Data section:
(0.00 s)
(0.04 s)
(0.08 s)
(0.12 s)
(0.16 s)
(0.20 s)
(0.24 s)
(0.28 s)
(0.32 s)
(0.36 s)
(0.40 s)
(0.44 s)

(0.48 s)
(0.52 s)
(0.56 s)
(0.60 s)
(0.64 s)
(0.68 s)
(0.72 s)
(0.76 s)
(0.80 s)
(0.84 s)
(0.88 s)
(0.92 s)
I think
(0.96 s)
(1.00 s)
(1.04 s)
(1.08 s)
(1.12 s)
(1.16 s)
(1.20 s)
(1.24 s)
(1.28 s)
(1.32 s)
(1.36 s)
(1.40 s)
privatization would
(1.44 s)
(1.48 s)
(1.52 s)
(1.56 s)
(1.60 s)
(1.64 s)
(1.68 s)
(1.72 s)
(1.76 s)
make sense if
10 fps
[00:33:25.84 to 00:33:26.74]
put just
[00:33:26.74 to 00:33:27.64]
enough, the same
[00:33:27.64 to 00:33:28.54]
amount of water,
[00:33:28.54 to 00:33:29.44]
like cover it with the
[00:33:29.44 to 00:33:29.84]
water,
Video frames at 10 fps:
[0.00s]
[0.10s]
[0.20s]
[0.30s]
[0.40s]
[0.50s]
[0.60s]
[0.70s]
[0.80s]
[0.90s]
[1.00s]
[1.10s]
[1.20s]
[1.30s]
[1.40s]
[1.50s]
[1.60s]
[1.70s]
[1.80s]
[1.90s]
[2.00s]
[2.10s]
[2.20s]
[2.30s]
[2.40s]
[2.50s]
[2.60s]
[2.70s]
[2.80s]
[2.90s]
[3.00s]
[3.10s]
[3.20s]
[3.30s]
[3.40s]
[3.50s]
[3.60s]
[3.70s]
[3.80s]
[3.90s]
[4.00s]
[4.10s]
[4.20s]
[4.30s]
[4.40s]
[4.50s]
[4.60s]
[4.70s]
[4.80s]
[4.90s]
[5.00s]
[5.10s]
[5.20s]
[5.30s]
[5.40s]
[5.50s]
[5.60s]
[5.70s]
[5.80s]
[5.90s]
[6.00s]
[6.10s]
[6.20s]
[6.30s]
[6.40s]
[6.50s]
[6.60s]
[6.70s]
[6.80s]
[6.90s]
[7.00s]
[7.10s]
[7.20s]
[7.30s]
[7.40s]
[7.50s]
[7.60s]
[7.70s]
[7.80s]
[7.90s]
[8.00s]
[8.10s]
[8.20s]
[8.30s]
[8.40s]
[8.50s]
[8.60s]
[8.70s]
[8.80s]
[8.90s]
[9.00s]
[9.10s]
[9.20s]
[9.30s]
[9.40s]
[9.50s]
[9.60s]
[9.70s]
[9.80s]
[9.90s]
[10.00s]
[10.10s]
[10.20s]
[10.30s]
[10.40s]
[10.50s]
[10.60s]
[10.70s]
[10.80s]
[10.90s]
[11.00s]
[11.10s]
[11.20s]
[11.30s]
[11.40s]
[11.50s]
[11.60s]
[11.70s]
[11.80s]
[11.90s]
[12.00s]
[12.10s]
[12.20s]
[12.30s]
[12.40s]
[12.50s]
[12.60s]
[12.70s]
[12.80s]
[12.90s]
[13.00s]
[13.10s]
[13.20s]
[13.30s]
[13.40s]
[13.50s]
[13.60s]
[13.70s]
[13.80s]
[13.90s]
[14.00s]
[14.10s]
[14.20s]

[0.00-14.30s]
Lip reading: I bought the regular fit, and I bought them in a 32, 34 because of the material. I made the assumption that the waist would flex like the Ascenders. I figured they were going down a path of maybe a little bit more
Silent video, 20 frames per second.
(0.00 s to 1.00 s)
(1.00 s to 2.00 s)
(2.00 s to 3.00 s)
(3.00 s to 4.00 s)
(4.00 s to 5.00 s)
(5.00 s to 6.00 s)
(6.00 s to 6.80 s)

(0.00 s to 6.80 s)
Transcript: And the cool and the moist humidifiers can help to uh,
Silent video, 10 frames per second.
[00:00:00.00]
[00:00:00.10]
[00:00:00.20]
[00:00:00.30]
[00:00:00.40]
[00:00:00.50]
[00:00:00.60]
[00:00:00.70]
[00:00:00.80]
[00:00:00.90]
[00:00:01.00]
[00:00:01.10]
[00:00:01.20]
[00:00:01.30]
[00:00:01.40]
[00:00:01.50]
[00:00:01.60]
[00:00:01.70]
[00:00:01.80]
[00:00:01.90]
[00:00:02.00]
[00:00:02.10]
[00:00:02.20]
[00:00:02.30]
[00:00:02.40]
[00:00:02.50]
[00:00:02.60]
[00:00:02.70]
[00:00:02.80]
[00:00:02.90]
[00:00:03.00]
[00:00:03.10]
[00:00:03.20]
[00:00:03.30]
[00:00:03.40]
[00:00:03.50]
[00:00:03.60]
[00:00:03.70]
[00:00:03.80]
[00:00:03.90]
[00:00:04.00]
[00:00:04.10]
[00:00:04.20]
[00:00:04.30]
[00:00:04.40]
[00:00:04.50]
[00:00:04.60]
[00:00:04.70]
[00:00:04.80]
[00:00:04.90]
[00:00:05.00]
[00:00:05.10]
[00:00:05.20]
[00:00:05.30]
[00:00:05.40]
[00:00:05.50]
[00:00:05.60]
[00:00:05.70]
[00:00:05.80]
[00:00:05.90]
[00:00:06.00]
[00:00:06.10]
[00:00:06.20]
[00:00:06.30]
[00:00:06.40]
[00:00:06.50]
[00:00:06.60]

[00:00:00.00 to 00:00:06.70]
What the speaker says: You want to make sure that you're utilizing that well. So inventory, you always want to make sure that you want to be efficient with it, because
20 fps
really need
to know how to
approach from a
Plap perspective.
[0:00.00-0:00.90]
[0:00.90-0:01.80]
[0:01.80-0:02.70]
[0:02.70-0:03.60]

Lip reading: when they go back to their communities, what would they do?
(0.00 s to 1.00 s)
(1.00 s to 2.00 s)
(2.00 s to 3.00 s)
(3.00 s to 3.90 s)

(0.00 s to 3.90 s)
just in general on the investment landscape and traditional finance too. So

Directions for this task: The lines above should be duplicated exactly.

Answer area:
(0.00 s)
(0.04 s)
(0.08 s)
(0.12 s)
(0.16 s)
(0.20 s)
(0.24 s)
(0.28 s)
(0.32 s)
(0.36 s)
(0.40 s)
(0.44 s)

(0.48 s)
(0.52 s)
(0.56 s)
(0.60 s)
(0.64 s)
(0.68 s)
(0.72 s)
(0.76 s)
(0.80 s)
(0.84 s)
(0.88 s)
(0.92 s)
I think
(0.96 s)
(1.00 s)
(1.04 s)
(1.08 s)
(1.12 s)
(1.16 s)
(1.20 s)
(1.24 s)
(1.28 s)
(1.32 s)
(1.36 s)
(1.40 s)
privatization would
(1.44 s)
(1.48 s)
(1.52 s)
(1.56 s)
(1.60 s)
(1.64 s)
(1.68 s)
(1.72 s)
(1.76 s)
make sense if
10 fps
[00:33:25.84 to 00:33:26.74]
put just
[00:33:26.74 to 00:33:27.64]
enough, the same
[00:33:27.64 to 00:33:28.54]
amount of water,
[00:33:28.54 to 00:33:29.44]
like cover it with the
[00:33:29.44 to 00:33:29.84]
water,
Video frames at 10 fps:
[0.00s]
[0.10s]
[0.20s]
[0.30s]
[0.40s]
[0.50s]
[0.60s]
[0.70s]
[0.80s]
[0.90s]
[1.00s]
[1.10s]
[1.20s]
[1.30s]
[1.40s]
[1.50s]
[1.60s]
[1.70s]
[1.80s]
[1.90s]
[2.00s]
[2.10s]
[2.20s]
[2.30s]
[2.40s]
[2.50s]
[2.60s]
[2.70s]
[2.80s]
[2.90s]
[3.00s]
[3.10s]
[3.20s]
[3.30s]
[3.40s]
[3.50s]
[3.60s]
[3.70s]
[3.80s]
[3.90s]
[4.00s]
[4.10s]
[4.20s]
[4.30s]
[4.40s]
[4.50s]
[4.60s]
[4.70s]
[4.80s]
[4.90s]
[5.00s]
[5.10s]
[5.20s]
[5.30s]
[5.40s]
[5.50s]
[5.60s]
[5.70s]
[5.80s]
[5.90s]
[6.00s]
[6.10s]
[6.20s]
[6.30s]
[6.40s]
[6.50s]
[6.60s]
[6.70s]
[6.80s]
[6.90s]
[7.00s]
[7.10s]
[7.20s]
[7.30s]
[7.40s]
[7.50s]
[7.60s]
[7.70s]
[7.80s]
[7.90s]
[8.00s]
[8.10s]
[8.20s]
[8.30s]
[8.40s]
[8.50s]
[8.60s]
[8.70s]
[8.80s]
[8.90s]
[9.00s]
[9.10s]
[9.20s]
[9.30s]
[9.40s]
[9.50s]
[9.60s]
[9.70s]
[9.80s]
[9.90s]
[10.00s]
[10.10s]
[10.20s]
[10.30s]
[10.40s]
[10.50s]
[10.60s]
[10.70s]
[10.80s]
[10.90s]
[11.00s]
[11.10s]
[11.20s]
[11.30s]
[11.40s]
[11.50s]
[11.60s]
[11.70s]
[11.80s]
[11.90s]
[12.00s]
[12.10s]
[12.20s]
[12.30s]
[12.40s]
[12.50s]
[12.60s]
[12.70s]
[12.80s]
[12.90s]
[13.00s]
[13.10s]
[13.20s]
[13.30s]
[13.40s]
[13.50s]
[13.60s]
[13.70s]
[13.80s]
[13.90s]
[14.00s]
[14.10s]
[14.20s]

[0.00-14.30s]
Lip reading: I bought the regular fit, and I bought them in a 32, 34 because of the material. I made the assumption that the waist would flex like the Ascenders. I figured they were going down a path of maybe a little bit more
Silent video, 20 frames per second.
(0.00 s to 1.00 s)
(1.00 s to 2.00 s)
(2.00 s to 3.00 s)
(3.00 s to 4.00 s)
(4.00 s to 5.00 s)
(5.00 s to 6.00 s)
(6.00 s to 6.80 s)

(0.00 s to 6.80 s)
Transcript: And the cool and the moist humidifiers can help to uh,
Silent video, 10 frames per second.
[00:00:00.00]
[00:00:00.10]
[00:00:00.20]
[00:00:00.30]
[00:00:00.40]
[00:00:00.50]
[00:00:00.60]
[00:00:00.70]
[00:00:00.80]
[00:00:00.90]
[00:00:01.00]
[00:00:01.10]
[00:00:01.20]
[00:00:01.30]
[00:00:01.40]
[00:00:01.50]
[00:00:01.60]
[00:00:01.70]
[00:00:01.80]
[00:00:01.90]
[00:00:02.00]
[00:00:02.10]
[00:00:02.20]
[00:00:02.30]
[00:00:02.40]
[00:00:02.50]
[00:00:02.60]
[00:00:02.70]
[00:00:02.80]
[00:00:02.90]
[00:00:03.00]
[00:00:03.10]
[00:00:03.20]
[00:00:03.30]
[00:00:03.40]
[00:00:03.50]
[00:00:03.60]
[00:00:03.70]
[00:00:03.80]
[00:00:03.90]
[00:00:04.00]
[00:00:04.10]
[00:00:04.20]
[00:00:04.30]
[00:00:04.40]
[00:00:04.50]
[00:00:04.60]
[00:00:04.70]
[00:00:04.80]
[00:00:04.90]
[00:00:05.00]
[00:00:05.10]
[00:00:05.20]
[00:00:05.30]
[00:00:05.40]
[00:00:05.50]
[00:00:05.60]
[00:00:05.70]
[00:00:05.80]
[00:00:05.90]
[00:00:06.00]
[00:00:06.10]
[00:00:06.20]
[00:00:06.30]
[00:00:06.40]
[00:00:06.50]
[00:00:06.60]

[00:00:00.00 to 00:00:06.70]
What the speaker says: You want to make sure that you're utilizing that well. So inventory, you always want to make sure that you want to be efficient with it, because
20 fps
really need
to know how to
approach from a
Plap perspective.
[0:00.00-0:00.90]
[0:00.90-0:01.80]
[0:01.80-0:02.70]
[0:02.70-0:03.60]

Lip reading: when they go back to their communities, what would they do?
(0.00 s to 1.00 s)
(1.00 s to 2.00 s)
(2.00 s to 3.00 s)
(3.00 s to 3.90 s)

(0.00 s to 3.90 s)
just in general on the investment landscape and traditional finance too. So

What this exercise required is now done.